“Mutual Assured Destruction”…It was the deterrence principle that a well-armed nation, determined to live safely, would ensure peace.
The President of the U.S.A. has one major job—to keep the nation safe. Many nations have developed nuclear weapons. During the cold war (1945 to 1991) with the Soviet Union, the citizens lived in a strained but fairly safe world with both countries’ huge inventories of nuclear bombs. We lived under the M.A.D. doctrine standing for Mutually Assured Destruction. The reasoning was simple if primitive: You bomb us and we will bomb you. You bomb us even more and we step up our next bombing of you—until the world is a wasteland. It worked. There were battles from time to time in Korea, Vietnam, etc., but neither side was stupid enough to use nuclear weapons.
It was the deterrence principle that a well-armed nation, determined to live safely, would ensure peace. The thinking was that no sane national leader would jeopardize their own security, even existence, by launching an attack on a power that could and would destroy them.
But that is now passé. Maniacal Muslim monsters don’t care if they live or die nor do they feel any concern for their people. In fact, the possibility of being blasted into eternity with a nuclear bomb is somewhat intriguing to them, enhanced at the thought of being welcomed by 72 green-eyed virgins.
If we are going to have any sense of security in a world dominated by fools, fanatics, and fascists then we must crawl into the minds of Muslim fanatics and try to “work their system.” I think I have succeeded in doing that and might be able to suggest a kind of M.A.D. program that would guarantee an unsteady but mutual peace. Issue a threat to the Muslim world that Mecca and Medina will be bombed with pig poop, pig’s entrails, bacon grease, etc., if they attack us again.That may not be most intellectual suggestion; however, it may be the most practical, profound, and productive proposal that has come from the Pentagon or any prissy politician.
President Obama should speak to the whole world before the United Nations and declare:
“We Americans want to live in peace; however, there are some who teach that they must some day rule the world whether through personal conversion or political control. We will not permit that to occur. We are rather satisfied with our nation as it is. Therefore, from this date, supported by my Joint Chiefs of Staff and the U.S. Congress, the U.S. has made the following decision.
“If and when any Muslim nation or Muslim group attacks the U.S.. (excepting obvious small, independent, maverick attacks) U.S. bombers will immediately fly, at my command, to Saudi Arabia and bomb the two holy cities of Mecca and Medina. However, our payload will be pig’s entrails, discarded hog meat, and tons of pig dung (provided enthusiastically by pig farmers in Iowa) that will saturate both cities from city limit to city limit. The land, buildings, and any people there will be totally contaminated.
“Muslims will not permit any non-Muslim to enter Mecca or Medina; however, after an attack upon America, Porky Pig, Miss Piggy, and their friends are coming to town. You can count on it. That is one promise I promise to keep.
“We don’t desire any deaths or injuries; however, researchers in U.S., Denmark, Netherlands, and Canada have discovered that the ‘nostrils of 49% of pigs and 45% of pig farmers,’ contain traces of the ‘superbug’ MRSA that is devastating people worldwide. ‘Piglets had the highest rates of infection and in fact, every single pig under the age of 12 weeks harboured MRSA colonies.’ Therefore, there will be potential injury to citizens who do not flee the cities although MRSA infection is not as permanent and deadly as nuclear weapons.
“After thoroughly bombing both cities, one of our planes which piggybacked a block-buster bomb will put it down on top of the holy Ka’ba leaving, if I may quote Jesus Christ, not one stone left standing upon another. This is not desirable but it is better than bombing the two cities back to the stone age.

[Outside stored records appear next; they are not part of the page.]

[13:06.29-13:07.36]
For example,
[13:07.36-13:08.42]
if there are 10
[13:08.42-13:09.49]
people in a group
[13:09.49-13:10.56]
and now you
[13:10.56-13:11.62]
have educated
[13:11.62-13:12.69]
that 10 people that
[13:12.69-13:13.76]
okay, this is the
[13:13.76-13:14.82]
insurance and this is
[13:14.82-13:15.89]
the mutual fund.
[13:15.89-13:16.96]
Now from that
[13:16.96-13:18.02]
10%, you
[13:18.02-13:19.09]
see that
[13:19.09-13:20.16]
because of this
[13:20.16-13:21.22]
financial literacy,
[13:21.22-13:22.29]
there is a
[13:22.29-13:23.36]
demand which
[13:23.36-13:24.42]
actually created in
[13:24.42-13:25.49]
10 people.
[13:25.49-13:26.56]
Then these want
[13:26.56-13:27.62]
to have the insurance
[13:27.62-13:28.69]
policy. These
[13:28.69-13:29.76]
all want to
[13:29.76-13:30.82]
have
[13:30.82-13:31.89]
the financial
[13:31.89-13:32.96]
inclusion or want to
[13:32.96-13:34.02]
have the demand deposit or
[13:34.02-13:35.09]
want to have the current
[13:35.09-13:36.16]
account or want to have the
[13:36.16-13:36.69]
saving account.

“We have no desire to kill or injure any person, however, this is a commitment the American people have made through their representatives and we will not back off. There will be no further delay, discussion, or debate. After an attack upon us and we have confirmed that the perpetrators are Muslims, the pig poop will fall.
“In kindness, we have made this decision hoping that no Muslim leader would want to stand before Allah and be held accountable for the total destruction of the Ka’ba and the contamination of the two holy cities of Islam.

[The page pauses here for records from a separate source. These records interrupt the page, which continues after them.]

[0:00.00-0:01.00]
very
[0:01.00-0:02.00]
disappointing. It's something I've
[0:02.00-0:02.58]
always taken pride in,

“Our desire is to provide some assurance of a peaceful existence of American citizens— Muslims and non-Muslims. We expect all Muslim leaders to repeat this promise to every Muslim on earth.

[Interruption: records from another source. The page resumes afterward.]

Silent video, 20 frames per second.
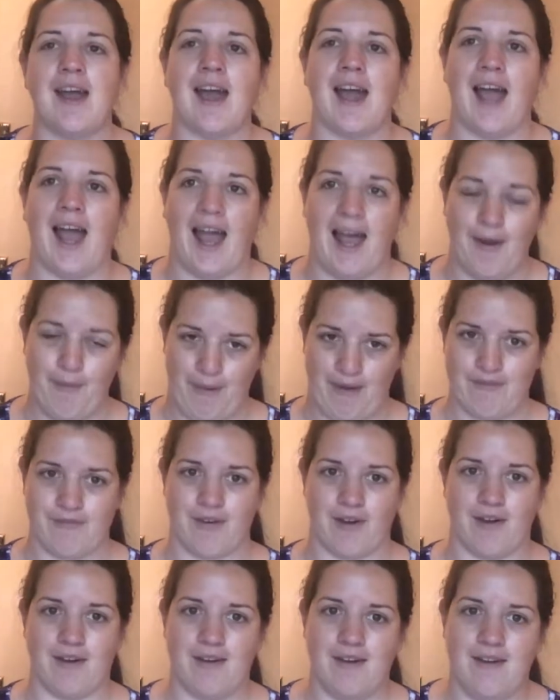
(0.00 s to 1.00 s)

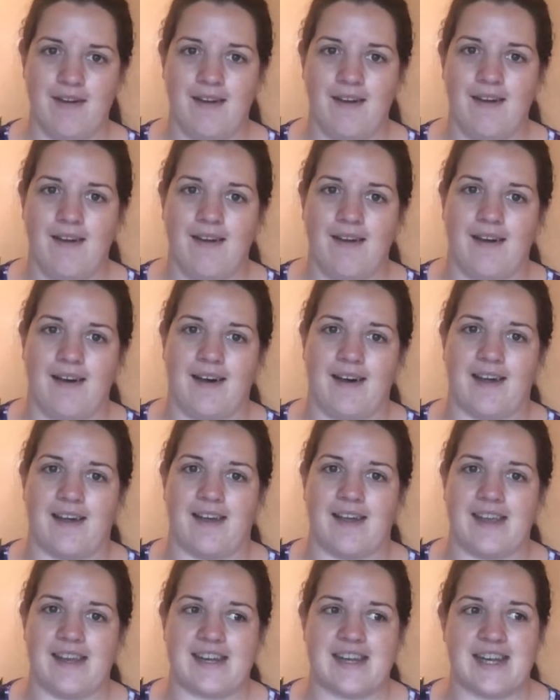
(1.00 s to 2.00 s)
However,
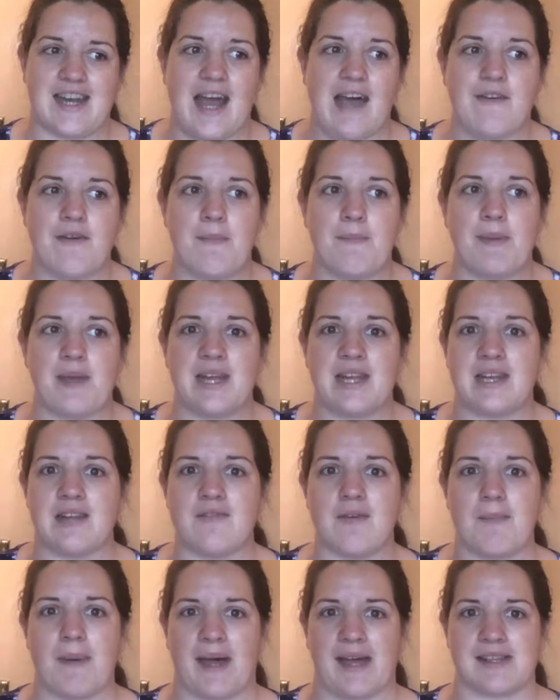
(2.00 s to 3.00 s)
I did have a bit
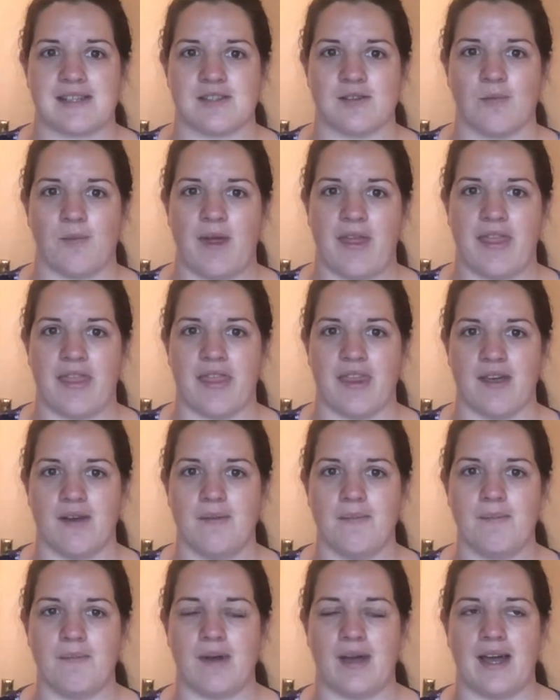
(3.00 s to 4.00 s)
of a battle with
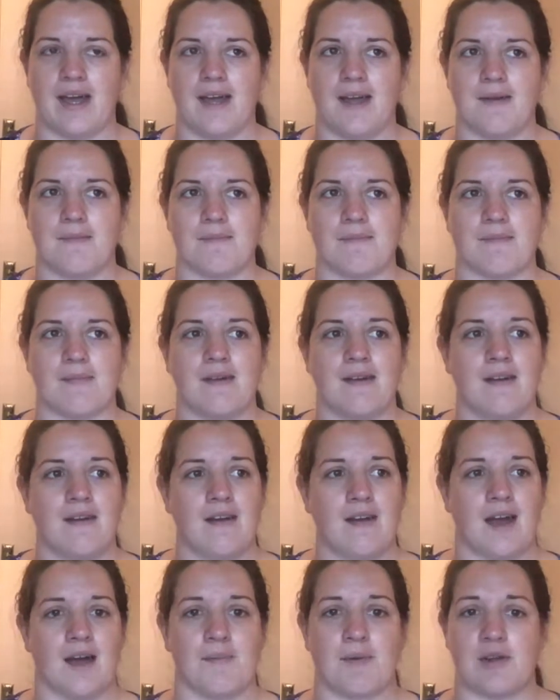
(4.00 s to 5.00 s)
them.
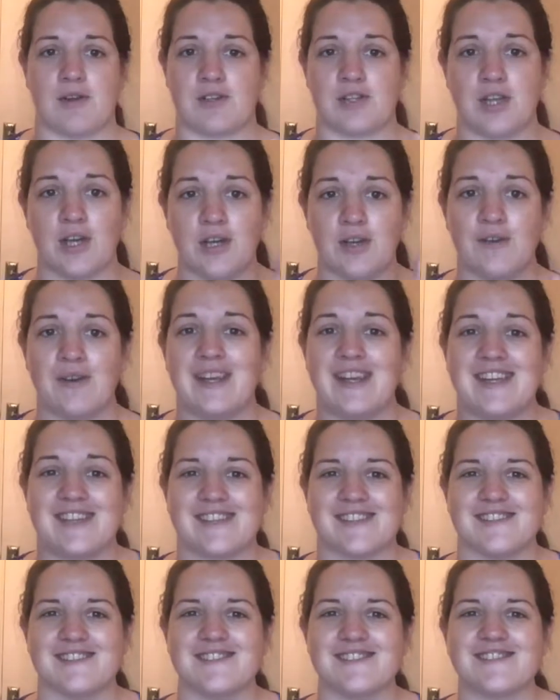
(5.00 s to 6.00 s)
I broke two
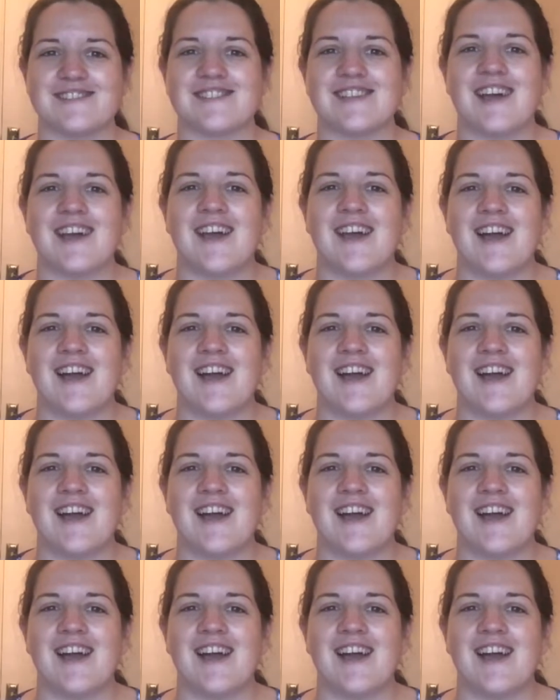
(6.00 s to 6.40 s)
needles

“If I may quote one of America’s prestigious philosophers, Porky Pig: ‘That, that, that’s all folks.’”
Now, I am a very simple person. If I lived in Mecca or Medina and America were attacked, I would head for the hills, or rather the desert. After the “bombing,” the Muslim religion would not permit citizens of the two holy cities to clean up the pig poop but I know some Baptists who would do it for $1000.00 per shovelful, plus expenses. Yes, it would be costly and it would take many years to decontaminate it but oil at $89.00 barrel would finance the clean up.
As my friend Porky Pig says, “That, that, that’s all folks.”